The recent Ai4 2023 conference featured a talk by Hussein Mehanna of Cruise titled "How Autonomous Vehicles Will Inform and Improve AI Model Testing." Some key takeaways are that systems should handle the "long tail," developers should measure model output quality, and developers should push their systems to fail.
Mehanna, senior VP and head of AI/ML at Cruise, began with the problem statement that while generative AI has great potential, its output is often unreliable; for example, language models are subject to hallucination. However, he believes that his company's experience with deploying autonomous vehicles offers several lessons which can help improve the reliability of generative AI. Mehanna began by recounting some metrics about Cruise's business---their cars have driven autonomously more than 3 million miles---then played a short video showing autonomous vehicles encountering and safely navigating several unexpected situations, such as pedestrians or cyclists darting in front of the vehicles.
Mehanna then shared several use cases of generative AI at Cruise. The company generates synthetic images to use as training data for their autonomous driving models; they generate both single frame scenes for their perception models as well as "adversarial" scenarios testing the autonomous behavior of the vehicle. In the latter instance, Mehanna gave the example of a pedestrian darting in front of the vehicle: with generative AI, Cruise can create a variation of that scenario where the pedestrian trips and falls. Mehnna also said that the vehicle software uses an equivalent of a language model to predict the motion of other vehicles.
He then delved into lessons for making generative AI more reliable. The first lesson is to handle the long tail; that is, to have an explicit strategy for when the model encounters very rare cases. He said that there is a misconception that human intelligence is more robust than AI because it has a better understanding of the world. Instead, he suggested that when encountered with an unexpected situation when driving, humans change their behavior, becoming more cautious. The key, then, is to know when the AI model encounters epistemic uncertainty; that is, to "know when they don't know."

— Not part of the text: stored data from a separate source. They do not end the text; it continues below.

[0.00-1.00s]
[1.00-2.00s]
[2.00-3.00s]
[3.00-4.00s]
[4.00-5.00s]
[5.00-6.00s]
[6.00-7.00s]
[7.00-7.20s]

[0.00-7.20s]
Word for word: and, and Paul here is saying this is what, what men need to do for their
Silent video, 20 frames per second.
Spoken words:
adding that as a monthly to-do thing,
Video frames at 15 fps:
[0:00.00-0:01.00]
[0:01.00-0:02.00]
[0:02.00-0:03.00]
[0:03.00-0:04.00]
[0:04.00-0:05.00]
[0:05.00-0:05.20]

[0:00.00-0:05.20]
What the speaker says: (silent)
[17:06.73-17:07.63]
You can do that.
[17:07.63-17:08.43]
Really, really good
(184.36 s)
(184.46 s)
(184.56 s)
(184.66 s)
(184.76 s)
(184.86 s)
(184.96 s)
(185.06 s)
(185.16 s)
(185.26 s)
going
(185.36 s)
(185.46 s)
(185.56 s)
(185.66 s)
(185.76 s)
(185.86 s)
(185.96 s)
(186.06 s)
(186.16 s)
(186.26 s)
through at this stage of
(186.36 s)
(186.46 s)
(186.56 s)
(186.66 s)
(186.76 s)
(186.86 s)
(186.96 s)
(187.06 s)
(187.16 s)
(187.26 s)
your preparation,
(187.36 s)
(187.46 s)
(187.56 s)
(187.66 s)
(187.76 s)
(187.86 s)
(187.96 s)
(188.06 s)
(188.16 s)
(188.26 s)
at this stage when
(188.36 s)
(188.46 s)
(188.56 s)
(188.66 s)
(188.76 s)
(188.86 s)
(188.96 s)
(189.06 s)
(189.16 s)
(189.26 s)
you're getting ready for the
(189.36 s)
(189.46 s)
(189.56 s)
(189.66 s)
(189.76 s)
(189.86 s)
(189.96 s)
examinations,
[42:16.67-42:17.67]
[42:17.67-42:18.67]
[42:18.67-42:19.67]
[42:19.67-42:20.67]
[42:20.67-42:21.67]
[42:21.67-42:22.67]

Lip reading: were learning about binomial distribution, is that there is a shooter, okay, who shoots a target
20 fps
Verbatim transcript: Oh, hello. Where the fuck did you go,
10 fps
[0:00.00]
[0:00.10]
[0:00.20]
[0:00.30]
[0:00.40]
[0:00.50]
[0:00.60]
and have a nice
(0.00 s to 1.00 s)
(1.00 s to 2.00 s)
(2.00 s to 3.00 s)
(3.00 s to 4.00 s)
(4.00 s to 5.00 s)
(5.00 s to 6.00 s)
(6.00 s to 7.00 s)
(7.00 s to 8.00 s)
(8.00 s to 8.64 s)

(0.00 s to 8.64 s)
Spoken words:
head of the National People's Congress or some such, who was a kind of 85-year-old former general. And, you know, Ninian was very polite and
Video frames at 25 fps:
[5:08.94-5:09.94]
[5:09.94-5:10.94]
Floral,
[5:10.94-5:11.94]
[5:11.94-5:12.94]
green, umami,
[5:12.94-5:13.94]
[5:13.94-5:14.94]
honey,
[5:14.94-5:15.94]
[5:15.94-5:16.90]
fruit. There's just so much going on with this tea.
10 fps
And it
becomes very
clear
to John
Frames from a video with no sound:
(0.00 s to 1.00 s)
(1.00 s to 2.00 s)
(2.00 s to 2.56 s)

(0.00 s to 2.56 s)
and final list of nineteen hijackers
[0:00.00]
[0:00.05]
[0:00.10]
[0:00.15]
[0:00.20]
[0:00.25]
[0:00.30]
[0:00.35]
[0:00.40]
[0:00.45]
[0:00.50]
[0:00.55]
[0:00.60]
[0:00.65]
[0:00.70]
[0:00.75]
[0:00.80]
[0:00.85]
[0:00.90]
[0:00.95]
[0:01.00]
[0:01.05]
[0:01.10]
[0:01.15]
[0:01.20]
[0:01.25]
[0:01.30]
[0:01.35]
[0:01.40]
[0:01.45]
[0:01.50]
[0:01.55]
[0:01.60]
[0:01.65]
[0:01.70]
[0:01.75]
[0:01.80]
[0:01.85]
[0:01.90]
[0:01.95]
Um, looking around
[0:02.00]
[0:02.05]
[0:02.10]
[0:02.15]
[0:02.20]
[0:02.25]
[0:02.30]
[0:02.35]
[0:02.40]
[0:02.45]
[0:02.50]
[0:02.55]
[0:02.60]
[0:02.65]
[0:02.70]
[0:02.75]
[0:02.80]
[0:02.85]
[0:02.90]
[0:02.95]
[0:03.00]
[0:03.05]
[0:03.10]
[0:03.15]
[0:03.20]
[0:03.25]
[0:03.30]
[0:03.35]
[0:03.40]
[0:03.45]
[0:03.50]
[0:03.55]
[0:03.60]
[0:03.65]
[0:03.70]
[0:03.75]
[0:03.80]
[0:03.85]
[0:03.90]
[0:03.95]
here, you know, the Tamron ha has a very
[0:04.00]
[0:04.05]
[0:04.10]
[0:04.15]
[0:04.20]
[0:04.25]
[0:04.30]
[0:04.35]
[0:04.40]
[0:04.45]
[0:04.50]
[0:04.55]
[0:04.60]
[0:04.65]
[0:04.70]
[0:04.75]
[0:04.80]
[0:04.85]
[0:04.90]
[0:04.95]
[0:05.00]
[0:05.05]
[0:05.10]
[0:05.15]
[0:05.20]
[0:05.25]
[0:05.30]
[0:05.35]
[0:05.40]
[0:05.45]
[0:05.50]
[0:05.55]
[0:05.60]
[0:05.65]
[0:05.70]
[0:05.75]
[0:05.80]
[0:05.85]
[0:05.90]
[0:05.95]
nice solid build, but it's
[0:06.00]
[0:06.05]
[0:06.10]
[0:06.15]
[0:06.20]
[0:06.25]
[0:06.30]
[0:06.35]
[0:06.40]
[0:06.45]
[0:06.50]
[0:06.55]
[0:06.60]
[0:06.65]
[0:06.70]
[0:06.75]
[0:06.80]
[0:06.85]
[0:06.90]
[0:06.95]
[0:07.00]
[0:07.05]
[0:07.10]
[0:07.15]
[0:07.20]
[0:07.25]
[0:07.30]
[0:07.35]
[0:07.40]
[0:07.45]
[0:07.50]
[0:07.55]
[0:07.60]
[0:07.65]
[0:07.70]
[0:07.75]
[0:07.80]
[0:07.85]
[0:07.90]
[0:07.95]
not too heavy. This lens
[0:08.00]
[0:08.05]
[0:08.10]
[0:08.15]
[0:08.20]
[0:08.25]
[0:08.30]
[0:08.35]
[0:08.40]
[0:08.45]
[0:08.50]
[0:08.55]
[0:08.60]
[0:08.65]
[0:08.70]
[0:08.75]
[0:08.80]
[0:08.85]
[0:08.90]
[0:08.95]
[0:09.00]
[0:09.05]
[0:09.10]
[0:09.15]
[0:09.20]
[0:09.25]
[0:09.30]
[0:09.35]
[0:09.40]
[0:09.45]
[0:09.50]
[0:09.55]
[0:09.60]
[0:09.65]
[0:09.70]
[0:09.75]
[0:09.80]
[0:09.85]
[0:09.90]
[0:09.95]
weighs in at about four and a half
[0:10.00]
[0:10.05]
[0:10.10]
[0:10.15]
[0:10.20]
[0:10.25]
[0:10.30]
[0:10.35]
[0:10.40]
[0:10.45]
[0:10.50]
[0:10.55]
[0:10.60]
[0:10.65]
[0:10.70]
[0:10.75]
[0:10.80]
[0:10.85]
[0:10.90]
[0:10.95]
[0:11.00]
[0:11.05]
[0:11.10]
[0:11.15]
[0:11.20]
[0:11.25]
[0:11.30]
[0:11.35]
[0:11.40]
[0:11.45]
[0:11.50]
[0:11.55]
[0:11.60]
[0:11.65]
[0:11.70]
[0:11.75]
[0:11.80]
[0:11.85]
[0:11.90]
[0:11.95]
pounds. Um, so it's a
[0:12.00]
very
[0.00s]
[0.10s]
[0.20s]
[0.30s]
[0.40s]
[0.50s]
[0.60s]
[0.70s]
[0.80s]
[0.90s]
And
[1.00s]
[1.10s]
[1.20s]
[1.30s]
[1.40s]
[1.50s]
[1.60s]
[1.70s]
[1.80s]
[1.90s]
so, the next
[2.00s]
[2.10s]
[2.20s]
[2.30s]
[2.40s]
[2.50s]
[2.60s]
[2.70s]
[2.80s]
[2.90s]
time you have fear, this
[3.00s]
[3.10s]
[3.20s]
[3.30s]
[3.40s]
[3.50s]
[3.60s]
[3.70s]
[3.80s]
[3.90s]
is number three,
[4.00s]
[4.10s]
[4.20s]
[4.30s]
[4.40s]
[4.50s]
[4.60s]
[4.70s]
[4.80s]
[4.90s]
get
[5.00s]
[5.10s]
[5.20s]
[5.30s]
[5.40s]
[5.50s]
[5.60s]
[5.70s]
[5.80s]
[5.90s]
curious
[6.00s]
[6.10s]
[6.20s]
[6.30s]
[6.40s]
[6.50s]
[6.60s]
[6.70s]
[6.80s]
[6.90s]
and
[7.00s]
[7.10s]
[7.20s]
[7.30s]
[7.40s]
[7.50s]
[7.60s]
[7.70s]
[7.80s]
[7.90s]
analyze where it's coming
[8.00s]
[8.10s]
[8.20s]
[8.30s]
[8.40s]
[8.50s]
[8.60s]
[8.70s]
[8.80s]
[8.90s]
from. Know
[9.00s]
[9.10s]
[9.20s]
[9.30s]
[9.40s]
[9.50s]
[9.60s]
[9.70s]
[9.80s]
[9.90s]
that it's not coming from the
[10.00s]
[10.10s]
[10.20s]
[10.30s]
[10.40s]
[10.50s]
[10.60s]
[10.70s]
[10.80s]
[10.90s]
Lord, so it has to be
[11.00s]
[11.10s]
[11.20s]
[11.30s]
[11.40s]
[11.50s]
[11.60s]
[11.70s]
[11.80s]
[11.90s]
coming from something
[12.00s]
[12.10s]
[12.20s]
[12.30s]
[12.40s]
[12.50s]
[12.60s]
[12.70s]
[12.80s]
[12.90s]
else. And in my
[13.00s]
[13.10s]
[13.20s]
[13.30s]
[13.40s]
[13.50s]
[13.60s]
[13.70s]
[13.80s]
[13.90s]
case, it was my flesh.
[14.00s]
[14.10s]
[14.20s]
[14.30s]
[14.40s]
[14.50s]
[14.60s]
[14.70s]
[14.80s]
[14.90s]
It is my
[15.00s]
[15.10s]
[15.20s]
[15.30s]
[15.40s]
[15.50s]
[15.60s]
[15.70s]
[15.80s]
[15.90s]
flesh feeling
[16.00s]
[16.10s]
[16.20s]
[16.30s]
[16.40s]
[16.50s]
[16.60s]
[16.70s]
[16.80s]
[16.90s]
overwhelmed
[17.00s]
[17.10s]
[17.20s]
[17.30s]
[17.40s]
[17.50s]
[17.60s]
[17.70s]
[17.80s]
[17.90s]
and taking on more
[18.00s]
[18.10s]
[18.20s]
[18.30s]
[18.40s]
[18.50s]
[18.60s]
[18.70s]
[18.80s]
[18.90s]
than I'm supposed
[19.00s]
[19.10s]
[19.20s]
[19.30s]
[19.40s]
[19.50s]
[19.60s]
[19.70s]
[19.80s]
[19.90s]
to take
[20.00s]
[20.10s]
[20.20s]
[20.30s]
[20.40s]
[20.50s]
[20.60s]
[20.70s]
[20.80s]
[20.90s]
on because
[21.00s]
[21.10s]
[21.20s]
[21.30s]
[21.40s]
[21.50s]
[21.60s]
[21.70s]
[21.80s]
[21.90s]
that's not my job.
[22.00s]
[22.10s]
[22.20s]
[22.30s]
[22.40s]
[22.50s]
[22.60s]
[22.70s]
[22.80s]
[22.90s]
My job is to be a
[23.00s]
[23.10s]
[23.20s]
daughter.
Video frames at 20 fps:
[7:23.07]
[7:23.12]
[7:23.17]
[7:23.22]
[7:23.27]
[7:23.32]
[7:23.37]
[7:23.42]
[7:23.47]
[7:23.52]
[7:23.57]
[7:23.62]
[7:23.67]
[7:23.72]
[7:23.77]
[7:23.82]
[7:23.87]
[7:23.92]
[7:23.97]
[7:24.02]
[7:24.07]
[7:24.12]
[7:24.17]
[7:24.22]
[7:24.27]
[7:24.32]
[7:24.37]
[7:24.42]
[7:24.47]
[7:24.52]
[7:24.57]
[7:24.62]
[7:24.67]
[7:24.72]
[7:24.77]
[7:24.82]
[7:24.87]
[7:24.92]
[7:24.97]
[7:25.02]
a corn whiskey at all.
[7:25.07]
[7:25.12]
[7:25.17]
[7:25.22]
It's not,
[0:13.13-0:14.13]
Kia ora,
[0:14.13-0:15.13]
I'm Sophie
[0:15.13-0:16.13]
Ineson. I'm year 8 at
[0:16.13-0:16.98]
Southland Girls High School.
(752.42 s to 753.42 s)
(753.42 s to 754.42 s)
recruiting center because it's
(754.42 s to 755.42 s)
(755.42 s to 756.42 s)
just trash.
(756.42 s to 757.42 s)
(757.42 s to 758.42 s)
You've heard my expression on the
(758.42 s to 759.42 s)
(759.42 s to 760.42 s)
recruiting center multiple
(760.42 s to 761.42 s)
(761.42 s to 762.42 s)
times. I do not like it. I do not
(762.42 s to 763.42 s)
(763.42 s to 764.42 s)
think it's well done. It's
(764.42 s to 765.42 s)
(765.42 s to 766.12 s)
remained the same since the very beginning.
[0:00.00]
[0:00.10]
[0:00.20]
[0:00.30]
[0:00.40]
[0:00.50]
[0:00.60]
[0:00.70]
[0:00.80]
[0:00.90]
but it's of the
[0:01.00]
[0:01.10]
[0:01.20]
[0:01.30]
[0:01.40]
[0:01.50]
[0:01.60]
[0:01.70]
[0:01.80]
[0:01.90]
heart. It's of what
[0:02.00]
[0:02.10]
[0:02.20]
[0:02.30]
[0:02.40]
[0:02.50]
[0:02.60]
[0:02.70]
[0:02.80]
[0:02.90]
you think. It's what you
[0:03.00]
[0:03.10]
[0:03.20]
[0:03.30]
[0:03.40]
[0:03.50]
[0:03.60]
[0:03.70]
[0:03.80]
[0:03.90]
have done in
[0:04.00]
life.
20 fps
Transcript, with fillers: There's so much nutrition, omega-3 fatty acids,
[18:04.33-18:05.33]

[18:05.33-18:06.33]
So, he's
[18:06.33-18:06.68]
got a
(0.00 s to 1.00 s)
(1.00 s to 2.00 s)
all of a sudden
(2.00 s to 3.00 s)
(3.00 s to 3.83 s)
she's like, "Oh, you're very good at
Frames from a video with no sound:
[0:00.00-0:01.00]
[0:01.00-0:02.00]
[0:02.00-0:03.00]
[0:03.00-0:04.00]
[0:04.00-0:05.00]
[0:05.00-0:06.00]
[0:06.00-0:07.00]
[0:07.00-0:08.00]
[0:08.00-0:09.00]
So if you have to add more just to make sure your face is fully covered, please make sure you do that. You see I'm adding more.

The second lesson is to measure the quality of the model's output. Mehanna admitted this is "much easier said than done," but recommended against using simple aggregates. He gave the example of Cruise measuring their vehicles' performance around pedestrians. On average, the performance is excellent; however, when measured by cohorts, that is, by age group of pedestrians, performance in the presence of pedestrian children is not good. He noted that it may take multiple iterations to find good quality measures. He also suggested that in many cases, so-called bias in AI models is actually a measurement problem of looking at aggregates instead of cohorts.
Finally, Mehanna encouraged developers to "push your system to the limits" and observe that quality metric in a lot of very different use cases. He mentioned that Cruise generates synthetic data for adversarial testing of their models. In these scenarios, they have control over all the objects and their behavior; they can, for example, add a pedestrian or make a human-driven car stop suddenly.
Mehanna concluded by saying, "You need to build a system of trust so that you can deploy generative AI---or any AI system---safely. And I believe we can learn a lot from autonomous vehicles."